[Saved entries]
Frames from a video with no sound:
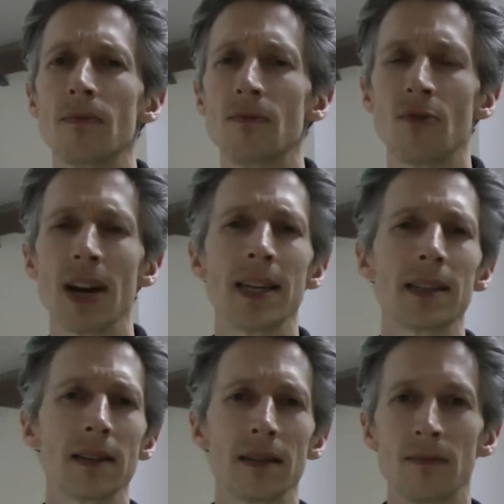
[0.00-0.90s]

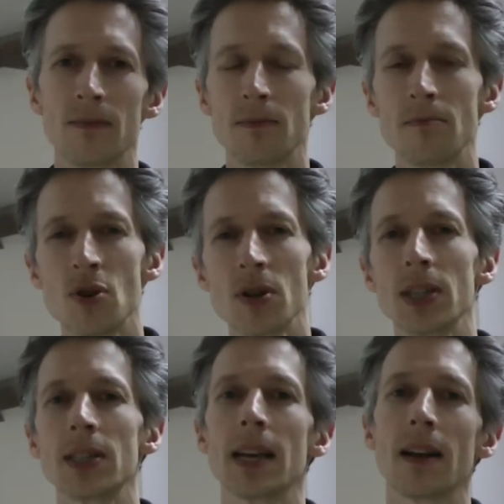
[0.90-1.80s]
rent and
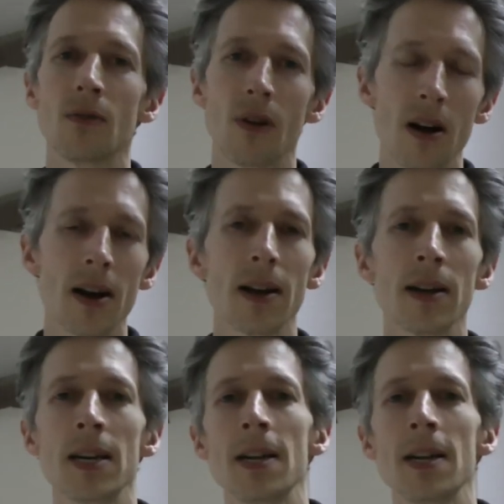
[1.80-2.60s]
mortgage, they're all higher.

● The task
Could the data be reproduced exactly, with the pictures omitted?

● Output
Frames from a video with no sound:
[0.00-0.90s]

[0.90-1.80s]
rent and
[1.80-2.60s]
mortgage, they're all higher.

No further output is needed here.